● **Given records**

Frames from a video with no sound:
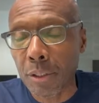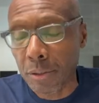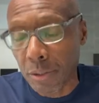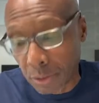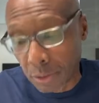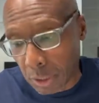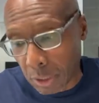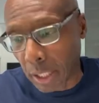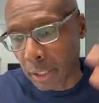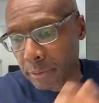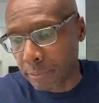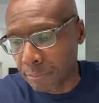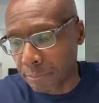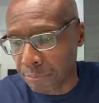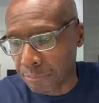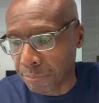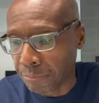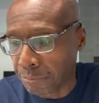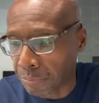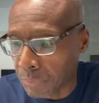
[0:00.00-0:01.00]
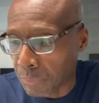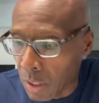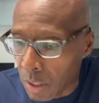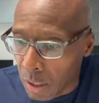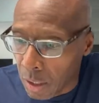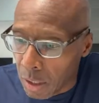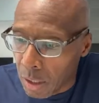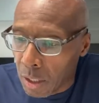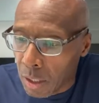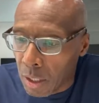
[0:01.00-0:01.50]
Okay.
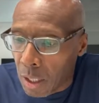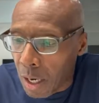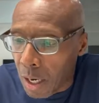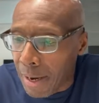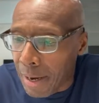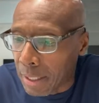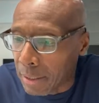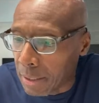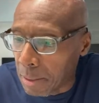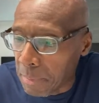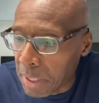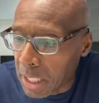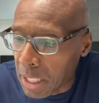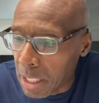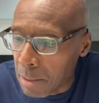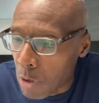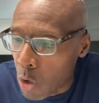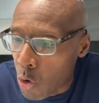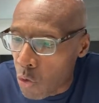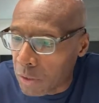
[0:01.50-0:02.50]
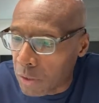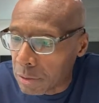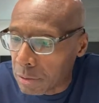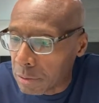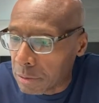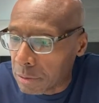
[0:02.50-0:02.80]
All right, let me keep moving.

● **Exercise directions**
Since pictures are not part of the copy, set down only the remaining data exactly.

● **Exercise response**
Frames from a video with no sound:
[0:00.00-0:01.00]
[0:01.00-0:01.50]
Okay.
[0:01.50-0:02.50]
[0:02.50-0:02.80]
All right, let me keep moving.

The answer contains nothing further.